I know dogs can eat all kinds of things but if they are use to food we give them. will raw Contaminated chicken harm our dogs? I would like to know how safe it really is to give my dogs raw chicken and according to consumer reports it will be Contaminated chicken. 

Consumer Reports' tests of more than 300 raw chicken breasts purchased at stores across the country found potentially harmful bacteria in nearly all the samples. 


I would like to hear what you guys think, Can a dog handle chicken with a little Contamination or can the handle everything Consumer Reports found in their report. 

Consumer Reports tested the chicken for six bacteria, including salmonella and campylobacter, which are common causes of food poisoning and E. coli and enterococcus, which are typical measures of fecal contamination.

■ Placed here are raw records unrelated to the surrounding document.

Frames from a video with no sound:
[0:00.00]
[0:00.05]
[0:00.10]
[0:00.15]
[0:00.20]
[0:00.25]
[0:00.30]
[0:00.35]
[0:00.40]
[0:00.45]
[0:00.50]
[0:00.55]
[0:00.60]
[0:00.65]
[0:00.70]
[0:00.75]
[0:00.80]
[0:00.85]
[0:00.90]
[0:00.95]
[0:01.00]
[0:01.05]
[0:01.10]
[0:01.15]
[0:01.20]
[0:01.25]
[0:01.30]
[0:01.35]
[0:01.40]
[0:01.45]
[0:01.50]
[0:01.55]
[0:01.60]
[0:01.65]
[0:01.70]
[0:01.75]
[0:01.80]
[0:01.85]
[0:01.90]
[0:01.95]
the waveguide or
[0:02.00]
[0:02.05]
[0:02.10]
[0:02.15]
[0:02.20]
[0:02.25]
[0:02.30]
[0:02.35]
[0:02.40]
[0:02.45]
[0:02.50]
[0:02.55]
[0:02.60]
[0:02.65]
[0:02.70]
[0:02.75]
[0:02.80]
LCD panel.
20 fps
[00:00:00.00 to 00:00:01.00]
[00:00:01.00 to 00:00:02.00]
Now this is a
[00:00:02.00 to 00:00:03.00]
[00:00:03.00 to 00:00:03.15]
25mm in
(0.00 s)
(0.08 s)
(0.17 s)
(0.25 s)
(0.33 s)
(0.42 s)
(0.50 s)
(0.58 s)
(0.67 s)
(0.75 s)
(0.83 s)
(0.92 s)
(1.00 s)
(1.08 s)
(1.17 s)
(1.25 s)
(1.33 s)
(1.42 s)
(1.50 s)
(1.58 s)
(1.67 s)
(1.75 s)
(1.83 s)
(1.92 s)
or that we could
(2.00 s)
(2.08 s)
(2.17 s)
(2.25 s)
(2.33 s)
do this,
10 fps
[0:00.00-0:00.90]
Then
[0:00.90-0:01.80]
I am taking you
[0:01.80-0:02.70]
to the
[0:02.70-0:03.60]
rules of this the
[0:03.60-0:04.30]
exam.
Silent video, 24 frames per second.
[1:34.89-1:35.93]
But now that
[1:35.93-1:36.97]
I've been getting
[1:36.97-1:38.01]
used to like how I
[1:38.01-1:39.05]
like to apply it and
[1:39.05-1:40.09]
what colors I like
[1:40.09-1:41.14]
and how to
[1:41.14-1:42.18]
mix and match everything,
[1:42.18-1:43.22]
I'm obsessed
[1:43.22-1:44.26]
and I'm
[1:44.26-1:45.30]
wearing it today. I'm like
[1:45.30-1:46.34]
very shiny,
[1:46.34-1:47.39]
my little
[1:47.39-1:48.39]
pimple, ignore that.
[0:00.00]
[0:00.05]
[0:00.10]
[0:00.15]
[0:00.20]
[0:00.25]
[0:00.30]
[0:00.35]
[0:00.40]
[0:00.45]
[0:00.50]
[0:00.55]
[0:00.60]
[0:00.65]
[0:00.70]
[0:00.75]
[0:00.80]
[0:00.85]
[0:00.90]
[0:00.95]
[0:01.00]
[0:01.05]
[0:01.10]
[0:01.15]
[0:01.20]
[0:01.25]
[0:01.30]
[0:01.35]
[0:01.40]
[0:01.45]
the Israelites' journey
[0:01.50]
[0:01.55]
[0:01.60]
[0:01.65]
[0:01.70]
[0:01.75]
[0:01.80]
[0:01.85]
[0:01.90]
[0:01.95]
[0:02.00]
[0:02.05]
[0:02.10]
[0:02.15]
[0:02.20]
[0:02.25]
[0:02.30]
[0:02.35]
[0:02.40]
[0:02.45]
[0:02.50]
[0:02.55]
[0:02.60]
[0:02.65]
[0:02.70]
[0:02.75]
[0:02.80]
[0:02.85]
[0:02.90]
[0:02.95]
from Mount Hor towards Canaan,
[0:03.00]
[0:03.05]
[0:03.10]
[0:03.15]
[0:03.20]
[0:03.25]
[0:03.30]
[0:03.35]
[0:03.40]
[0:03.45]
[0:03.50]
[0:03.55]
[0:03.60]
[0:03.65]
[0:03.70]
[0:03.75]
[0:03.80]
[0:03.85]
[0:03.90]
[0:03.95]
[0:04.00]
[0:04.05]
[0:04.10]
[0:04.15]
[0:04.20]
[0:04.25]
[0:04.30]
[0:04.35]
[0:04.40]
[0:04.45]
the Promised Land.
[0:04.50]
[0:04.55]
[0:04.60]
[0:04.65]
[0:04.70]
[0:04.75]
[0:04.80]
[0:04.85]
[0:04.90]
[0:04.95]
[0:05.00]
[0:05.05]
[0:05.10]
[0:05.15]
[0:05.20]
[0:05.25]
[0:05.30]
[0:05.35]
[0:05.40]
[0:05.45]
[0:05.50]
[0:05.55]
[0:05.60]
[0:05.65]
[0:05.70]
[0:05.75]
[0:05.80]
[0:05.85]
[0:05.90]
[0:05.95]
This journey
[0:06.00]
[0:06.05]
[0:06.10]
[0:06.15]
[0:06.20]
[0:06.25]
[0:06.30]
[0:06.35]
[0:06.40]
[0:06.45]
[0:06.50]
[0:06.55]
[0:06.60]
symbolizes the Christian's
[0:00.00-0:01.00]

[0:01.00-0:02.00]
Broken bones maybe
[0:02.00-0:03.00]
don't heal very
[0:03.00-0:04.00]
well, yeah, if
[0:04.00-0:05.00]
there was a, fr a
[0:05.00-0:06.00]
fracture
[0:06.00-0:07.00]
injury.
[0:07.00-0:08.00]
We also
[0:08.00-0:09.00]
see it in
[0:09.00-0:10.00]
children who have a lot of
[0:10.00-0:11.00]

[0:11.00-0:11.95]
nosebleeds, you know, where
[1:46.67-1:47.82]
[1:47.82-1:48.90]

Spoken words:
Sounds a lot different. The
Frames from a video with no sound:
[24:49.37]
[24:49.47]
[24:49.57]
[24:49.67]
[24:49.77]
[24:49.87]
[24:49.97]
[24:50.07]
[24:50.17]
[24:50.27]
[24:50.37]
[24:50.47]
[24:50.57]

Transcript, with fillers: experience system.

Would it be better to boil the dogs chicken in a big pot to be safe? or do you think a dogs system can handle it? How did so many dogs get sick and die from china's chicken treats. I almost 100% sure its what killed one of my Huskies. My dogs loved those Gravy Train chicken jerky treats and I thought they were fine, I had not heard about all the dogs getting sick and dying until after my Husky got so sick, it was quick she was fine one day and by 7:00 AM the next morning she was running a high fever, she started having seizures, by the time we found a Vet Easter morning and got her to the Vet she was in a coma. She died an hour after we got her to the Vet. the Vet was clueless to what caused it and we couldn't afford an autopsy. Since that day I only give my dogs cooked liver, chicken, I would really like to know how your dogs do. Do you think its safer to boil the chicken first or do you believe a dogs system can handle all the chicken on the market. Remember they get all the antibiotics the put into the chicken unless you can afford organic free range chicken. I'm not hear to judge anyone or to say what is right or wrong because I don't know. I want us to discuss all options, tell us how you are feeding your dogs, how its working, if you plan on changing anything you do. What are your thoughts?


----------



## DSGB (Jan 22, 2014)

jimmellow said:


> I know dogs can eat all kinds of things but if they are use to food we give them. will raw Contaminated chicken harm our dogs? I would like to know how safe it really is to give my dogs raw chicken and according to consumer reports it will be Contaminated chicken.
> 
> Consumer Reports' tests of more than 300 raw chicken breasts purchased at stores across the country found potentially harmful bacteria in nearly all the samples.
> 
> ...



This was taken from the Q&A section on feeding a RAW diet on the Leerburg website. 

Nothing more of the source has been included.